MegaBox, Hong Kong’s tallest shopping mall. Photo by Adam Nowek

Hong Kong’s vertical nature is based on this symbiotic relationship between towers and malls. “For millions of people, entering a mall has become an inevitability, not a choice,” writes Al. “It has set in stone a culture of consumerism in which everyday life is increasingly played out on the terrain of the mall, and the private shopping atrium takes on the role of the public square.”

That may not be a good thing. A shopping centre atrium is no place for free expression or the kinds of impromptu interactions that give cities character. Malls exist not as a civic spaces but as sites of consumption: no matter how many art exhibitions or skating lessons you can enjoy in a mall, its main goal is still to extract money from your wallet. In some cases, that relationship manifests itself physically. In his book, Al documents the proportion of blank walls that surround Hong Kong’s malls – 89 percent in the case of Elements, making it as impenetrable as a fortress. The mall takes but it does not give back. (Other malls are friendlier to their surroundings: Pacific Place has a blank wall ratio of just 11.3 percent, with many connections to nearby streets and buildings.)

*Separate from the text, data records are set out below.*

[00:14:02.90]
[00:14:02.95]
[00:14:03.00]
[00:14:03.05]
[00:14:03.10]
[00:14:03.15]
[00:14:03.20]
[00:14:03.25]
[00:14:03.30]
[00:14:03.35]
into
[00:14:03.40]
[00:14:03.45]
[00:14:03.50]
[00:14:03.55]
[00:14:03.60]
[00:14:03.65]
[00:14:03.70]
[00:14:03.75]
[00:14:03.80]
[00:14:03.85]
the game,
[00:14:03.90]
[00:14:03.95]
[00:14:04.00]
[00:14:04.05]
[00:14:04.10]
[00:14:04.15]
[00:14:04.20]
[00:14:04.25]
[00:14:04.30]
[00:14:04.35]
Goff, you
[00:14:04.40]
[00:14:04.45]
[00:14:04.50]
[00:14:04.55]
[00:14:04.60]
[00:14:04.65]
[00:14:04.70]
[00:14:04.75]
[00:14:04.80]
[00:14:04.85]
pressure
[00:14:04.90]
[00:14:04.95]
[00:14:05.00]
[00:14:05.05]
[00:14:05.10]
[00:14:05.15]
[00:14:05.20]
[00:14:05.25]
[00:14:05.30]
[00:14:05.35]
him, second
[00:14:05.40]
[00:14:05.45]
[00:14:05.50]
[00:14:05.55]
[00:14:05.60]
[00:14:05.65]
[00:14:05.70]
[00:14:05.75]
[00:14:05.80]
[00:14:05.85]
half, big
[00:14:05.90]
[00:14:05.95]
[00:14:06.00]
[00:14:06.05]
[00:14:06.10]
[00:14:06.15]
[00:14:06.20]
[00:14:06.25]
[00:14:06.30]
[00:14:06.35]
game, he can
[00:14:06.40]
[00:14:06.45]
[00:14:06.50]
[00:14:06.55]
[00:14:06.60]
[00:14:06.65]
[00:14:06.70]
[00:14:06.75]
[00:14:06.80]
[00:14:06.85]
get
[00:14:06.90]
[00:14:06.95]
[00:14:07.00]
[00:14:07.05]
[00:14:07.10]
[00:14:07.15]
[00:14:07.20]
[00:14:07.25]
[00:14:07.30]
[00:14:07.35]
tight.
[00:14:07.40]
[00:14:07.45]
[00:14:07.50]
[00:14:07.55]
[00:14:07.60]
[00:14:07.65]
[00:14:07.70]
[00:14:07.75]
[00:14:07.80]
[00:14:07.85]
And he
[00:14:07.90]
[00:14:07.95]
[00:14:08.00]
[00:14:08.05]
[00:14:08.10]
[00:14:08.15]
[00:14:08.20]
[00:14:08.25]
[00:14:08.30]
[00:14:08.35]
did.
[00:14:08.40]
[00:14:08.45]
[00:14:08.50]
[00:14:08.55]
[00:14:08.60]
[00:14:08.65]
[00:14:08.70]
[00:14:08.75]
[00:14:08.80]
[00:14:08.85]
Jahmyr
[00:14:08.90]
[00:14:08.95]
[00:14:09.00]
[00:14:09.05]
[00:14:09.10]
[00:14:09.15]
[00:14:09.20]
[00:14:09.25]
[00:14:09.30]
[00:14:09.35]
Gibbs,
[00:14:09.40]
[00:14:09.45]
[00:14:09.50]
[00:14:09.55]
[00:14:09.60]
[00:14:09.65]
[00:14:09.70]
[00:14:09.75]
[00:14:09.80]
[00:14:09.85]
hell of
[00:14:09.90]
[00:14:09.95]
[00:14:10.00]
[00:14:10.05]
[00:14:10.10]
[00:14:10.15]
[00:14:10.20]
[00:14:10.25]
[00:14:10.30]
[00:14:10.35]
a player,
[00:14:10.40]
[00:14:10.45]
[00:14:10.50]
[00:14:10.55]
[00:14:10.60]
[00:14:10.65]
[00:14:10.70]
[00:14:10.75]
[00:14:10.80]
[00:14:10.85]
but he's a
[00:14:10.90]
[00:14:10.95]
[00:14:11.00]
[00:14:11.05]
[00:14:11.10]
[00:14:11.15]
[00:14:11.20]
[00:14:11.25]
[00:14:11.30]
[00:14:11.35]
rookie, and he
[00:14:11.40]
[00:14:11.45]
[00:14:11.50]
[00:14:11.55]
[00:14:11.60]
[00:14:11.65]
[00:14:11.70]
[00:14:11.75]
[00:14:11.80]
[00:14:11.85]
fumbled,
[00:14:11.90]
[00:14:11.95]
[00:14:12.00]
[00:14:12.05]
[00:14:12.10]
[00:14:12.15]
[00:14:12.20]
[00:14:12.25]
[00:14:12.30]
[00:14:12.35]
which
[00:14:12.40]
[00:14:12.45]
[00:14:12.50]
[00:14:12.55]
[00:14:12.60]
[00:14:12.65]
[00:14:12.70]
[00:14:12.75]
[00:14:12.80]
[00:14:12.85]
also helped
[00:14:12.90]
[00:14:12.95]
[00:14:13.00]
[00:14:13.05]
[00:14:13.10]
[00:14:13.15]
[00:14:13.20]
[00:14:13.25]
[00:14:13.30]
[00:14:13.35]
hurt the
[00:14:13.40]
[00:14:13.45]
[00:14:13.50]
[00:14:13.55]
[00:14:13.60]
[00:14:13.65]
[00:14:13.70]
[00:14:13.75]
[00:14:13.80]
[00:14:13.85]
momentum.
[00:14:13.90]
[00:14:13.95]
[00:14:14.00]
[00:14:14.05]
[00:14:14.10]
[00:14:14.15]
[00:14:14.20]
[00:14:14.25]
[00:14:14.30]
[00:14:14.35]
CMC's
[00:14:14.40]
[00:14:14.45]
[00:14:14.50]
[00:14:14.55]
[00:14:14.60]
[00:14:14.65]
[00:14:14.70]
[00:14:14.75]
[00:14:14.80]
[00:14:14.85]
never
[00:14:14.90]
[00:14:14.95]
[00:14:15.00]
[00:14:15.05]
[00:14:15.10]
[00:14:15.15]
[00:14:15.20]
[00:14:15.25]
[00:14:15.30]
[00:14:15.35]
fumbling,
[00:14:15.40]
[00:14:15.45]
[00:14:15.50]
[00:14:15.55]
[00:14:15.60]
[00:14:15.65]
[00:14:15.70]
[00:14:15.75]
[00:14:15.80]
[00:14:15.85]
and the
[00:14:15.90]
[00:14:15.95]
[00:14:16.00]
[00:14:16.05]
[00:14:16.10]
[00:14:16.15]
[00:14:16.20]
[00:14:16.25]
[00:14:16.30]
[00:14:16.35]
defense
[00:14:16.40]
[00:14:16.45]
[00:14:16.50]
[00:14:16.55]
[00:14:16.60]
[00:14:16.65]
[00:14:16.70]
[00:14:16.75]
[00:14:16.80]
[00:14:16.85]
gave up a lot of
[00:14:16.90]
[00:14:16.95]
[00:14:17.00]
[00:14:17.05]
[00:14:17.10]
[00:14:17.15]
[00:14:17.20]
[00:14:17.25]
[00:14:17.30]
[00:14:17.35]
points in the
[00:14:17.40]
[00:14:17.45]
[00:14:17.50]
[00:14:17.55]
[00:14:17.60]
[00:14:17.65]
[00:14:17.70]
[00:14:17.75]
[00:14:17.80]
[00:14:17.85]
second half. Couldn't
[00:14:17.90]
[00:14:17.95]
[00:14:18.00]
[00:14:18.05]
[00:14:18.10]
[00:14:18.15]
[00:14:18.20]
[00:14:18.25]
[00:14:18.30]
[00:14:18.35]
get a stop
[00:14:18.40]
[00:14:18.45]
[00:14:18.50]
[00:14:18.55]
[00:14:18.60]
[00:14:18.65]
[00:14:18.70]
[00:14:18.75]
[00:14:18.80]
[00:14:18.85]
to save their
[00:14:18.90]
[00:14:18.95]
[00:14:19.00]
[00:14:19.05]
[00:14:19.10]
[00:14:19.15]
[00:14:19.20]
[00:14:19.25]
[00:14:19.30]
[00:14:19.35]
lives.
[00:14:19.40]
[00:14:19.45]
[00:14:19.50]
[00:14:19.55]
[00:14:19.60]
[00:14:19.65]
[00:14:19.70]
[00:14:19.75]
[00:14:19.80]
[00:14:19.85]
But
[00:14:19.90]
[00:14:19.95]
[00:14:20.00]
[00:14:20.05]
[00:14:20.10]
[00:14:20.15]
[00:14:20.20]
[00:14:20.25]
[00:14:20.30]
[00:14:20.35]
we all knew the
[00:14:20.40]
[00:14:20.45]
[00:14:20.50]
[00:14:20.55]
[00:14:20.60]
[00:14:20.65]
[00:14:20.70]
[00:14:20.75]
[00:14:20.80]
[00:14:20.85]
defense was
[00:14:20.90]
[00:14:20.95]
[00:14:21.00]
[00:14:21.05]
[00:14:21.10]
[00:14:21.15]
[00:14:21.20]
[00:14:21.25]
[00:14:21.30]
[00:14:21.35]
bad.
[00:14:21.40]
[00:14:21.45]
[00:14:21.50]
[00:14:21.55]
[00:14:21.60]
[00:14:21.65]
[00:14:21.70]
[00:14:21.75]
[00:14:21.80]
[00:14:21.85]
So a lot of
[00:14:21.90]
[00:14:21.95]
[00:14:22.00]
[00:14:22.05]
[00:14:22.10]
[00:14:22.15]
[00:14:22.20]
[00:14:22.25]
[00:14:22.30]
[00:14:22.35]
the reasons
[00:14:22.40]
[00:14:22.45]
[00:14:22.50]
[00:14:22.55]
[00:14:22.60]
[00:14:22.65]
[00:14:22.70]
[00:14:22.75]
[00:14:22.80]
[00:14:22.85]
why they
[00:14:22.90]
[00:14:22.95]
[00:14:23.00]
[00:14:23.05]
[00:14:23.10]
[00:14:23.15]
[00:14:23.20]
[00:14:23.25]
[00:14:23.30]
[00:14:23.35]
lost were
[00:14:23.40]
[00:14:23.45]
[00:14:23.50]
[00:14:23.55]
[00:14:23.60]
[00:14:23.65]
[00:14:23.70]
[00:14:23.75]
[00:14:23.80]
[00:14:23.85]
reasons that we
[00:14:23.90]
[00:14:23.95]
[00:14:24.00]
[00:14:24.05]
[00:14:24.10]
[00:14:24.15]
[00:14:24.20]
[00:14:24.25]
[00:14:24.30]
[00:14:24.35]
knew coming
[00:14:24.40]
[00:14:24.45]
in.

It’s easy enough to see how malls affect the urban landscape. How malls impact Hong Kong’s culture is a more difficult question to answer. “The mall has the dual potential to either erode urban public life or to contribute to it,” writes Al. Hong Kong is a city of endless contradictions, and its malls are no different. Just think of Times Square: a place of control became a place of free expression. Hong Kong is a city of malls, but it’s also a place where malls are the city.